Will the iPad kill the paper survey?

The iPad is an amazing tool. It’s lightweight, works on Wi-Fi and 3G and runs thousands of different apps. It’s reinvented personal computing. Most importantly for us, it’s a consumer tool with a consumer price tag. The App Store combined with the low cost will, I believe, turn the iPad into a massively efficient and cost-effective research tool for the field survey business.

Anyone who’s been in the market research business knows about the exponential rise of online research and the decline of field and telephone surveys. Although you could argue that the face-to-face and telephone survey business is not declining in the strict sense, it’s definitely not growing at nearly the same rate as online research.

The iPad changes the field survey business because it gives researchers direct access to the respondents in a way that was simply not possible with paper. Remember, the iPad is a connected device that consumers are very familiar with handling – or at least they are getting familiar at the rate of a million a month.

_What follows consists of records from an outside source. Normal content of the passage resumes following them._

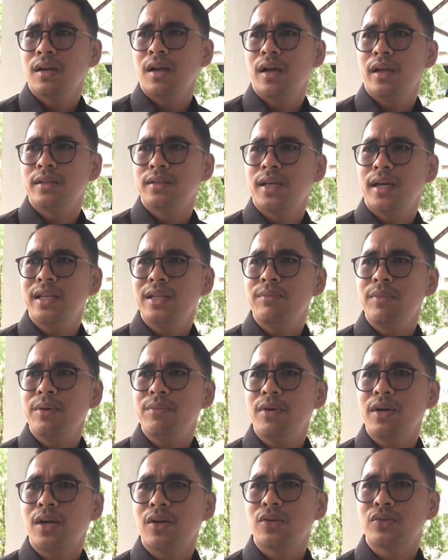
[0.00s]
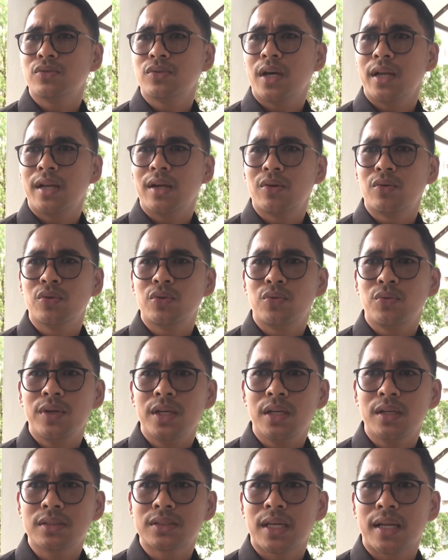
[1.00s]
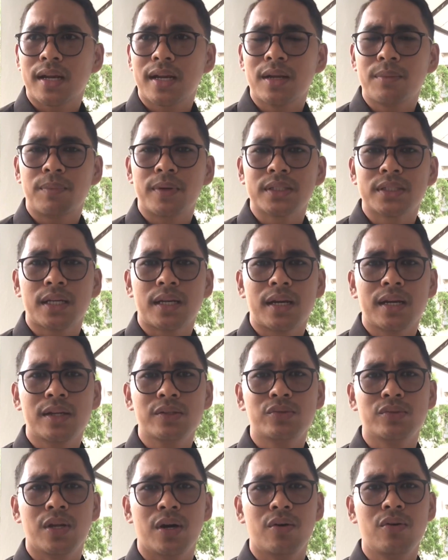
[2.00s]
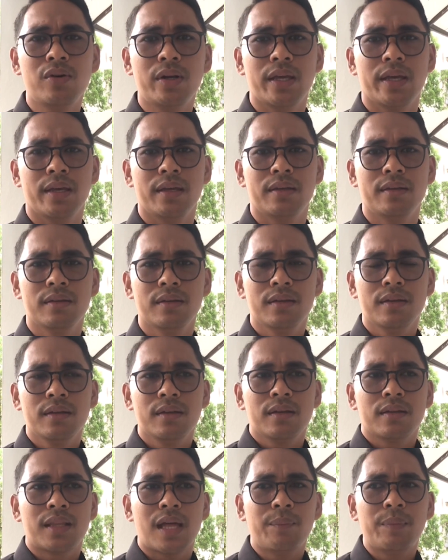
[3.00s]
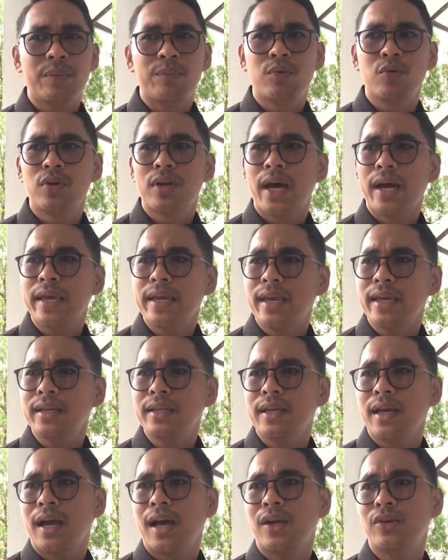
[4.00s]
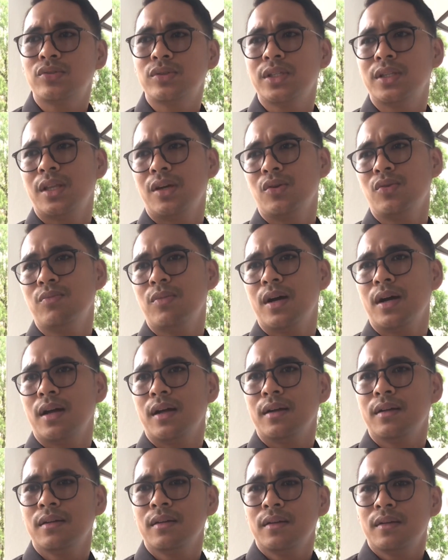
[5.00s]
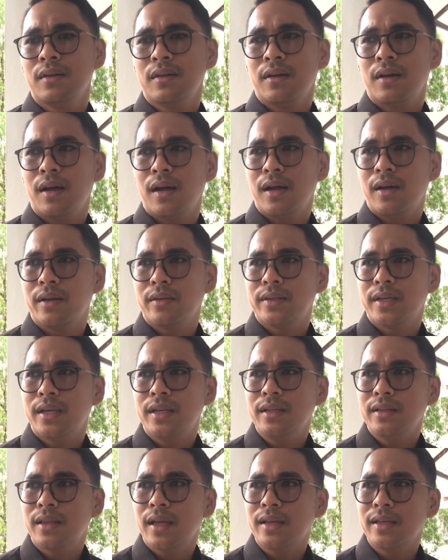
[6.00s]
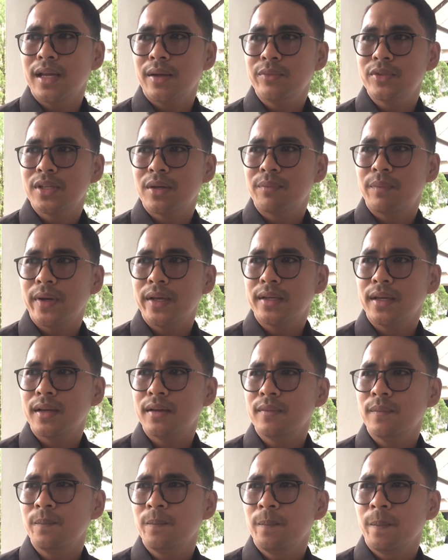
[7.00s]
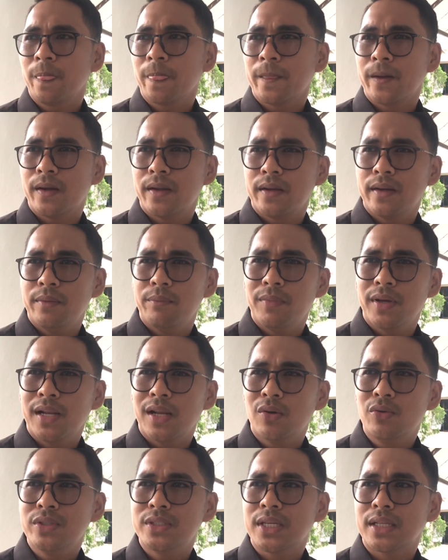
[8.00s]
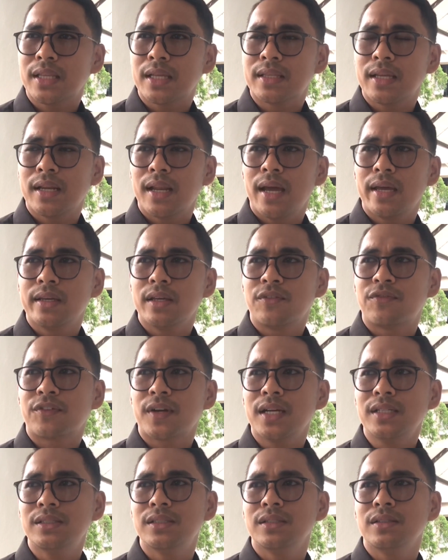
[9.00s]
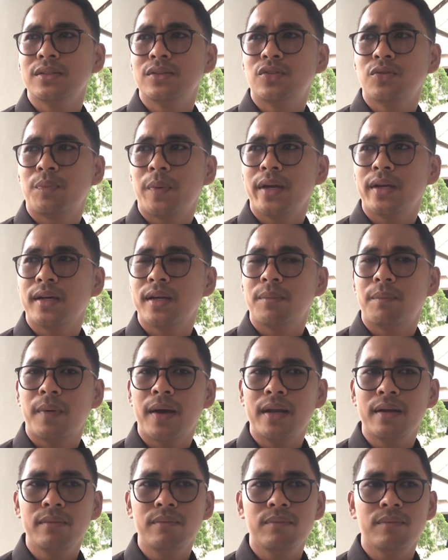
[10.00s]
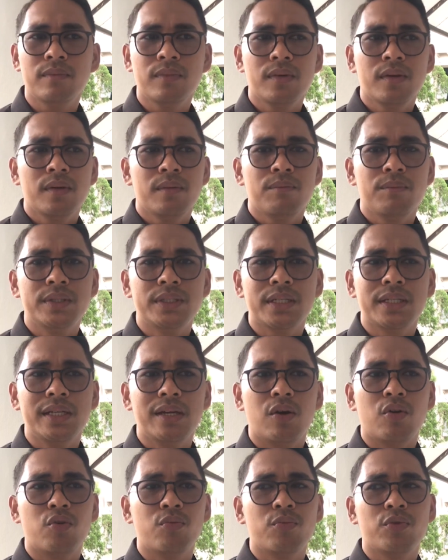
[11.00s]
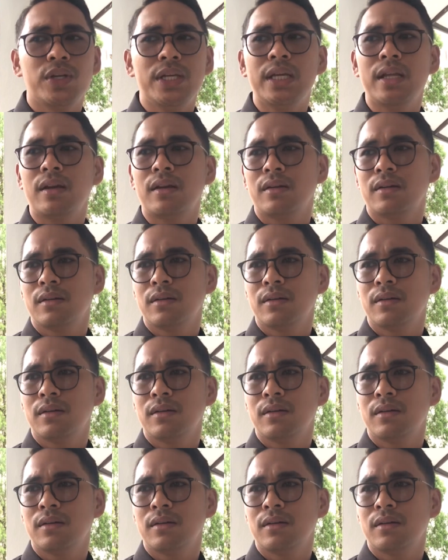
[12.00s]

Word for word: Uh, jadi memang kalau sudah ada goodwill, sarana prasarana sudah oke. Okay. Tapi budaya ini yang harus kita rubah. Uh, jadi tadi kami sampaikan melalui catatan akhir fraksi supaya ke depan bisa diakomodir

Field surveys are usually very expensive to run – you have to consider staff, location, data collection, data entry and report generation. Most companies turn to face-to-face surveys when they cannot find their target population easily online, or they are interested in tapping into the opinions at purchasing time. This idea of purchase intent at the mall is important, because research shows that the bulk of all purchasing decisions are made in store.

The iPad does not do anything for staff or location – you still have to hire folks to intercept people at the mall – but data collection, entry and reporting can now be done in real time. In the high-cost, low-margin business of field surveys this will be a game changer. Imagine going to your client and saying, “Not only can we deploy a survey in malls A, B and C simultaneously, we can enable complex branching, logic and quota controls in real-time and produce a live dashboard throughout the day as data is being collected.” It’s like going from paper to SPSS in 30 seconds.

The iPad may not be the first tablet device in the survey business, but earlier generations of handheld survey options were not cost-effective because they were targeting a very specific use case and business model. In the case of the iPad you can get the device for about $500 then pay about $30 to be connected to the 3G or Wi-Fi network. This sort of pricing is only possible if you’re selling lots of them. Fortunately, Apple is selling millions. The App Store then allows other companies to create apps that are specific for a target market – there are a couple of different tool providers that have built apps on top of the iPad platform to collect data and synchronise it with a central repository in real time.

The obvious question to ask here is, how come other tablets and PDAs have not changed the paper survey business? The iPad has three distinct advantages that other PDAs and handheld solutions do not have:

  • Usability and familiarity - The ease with which you can start operating an iPad, thanks to Apple’s incessant focus on usability and the consumer, has not been achieved by any other vendor. If you give an iPad to a consumer they can start operating it within a few minutes. Even my two-and-a-half year old daughter can start apps, scroll pages, navigate back home and shut the device down.
  • Battery life - No handheld computing device of similar weight or form has the battery life of an iPad.
  • The App Store - The iPhone/iPad development platform has attracted over a million developers to the platform. There is no other comparable mobile development platform - more developers and companies are writing code for the platform than for netbooks or PDAs. This will allow for massive innovation in the software that can be use for collecting data.

Finally, you can charge more for this service. I’m a big proponent of value-based pricing, which is the only way to avoid the curse of commoditisation. The connected nature of this type of data-collection gives you the ability to communicate with your field staff in real-time on the target audience and population that you are trying to reach. That’s value worth paying for.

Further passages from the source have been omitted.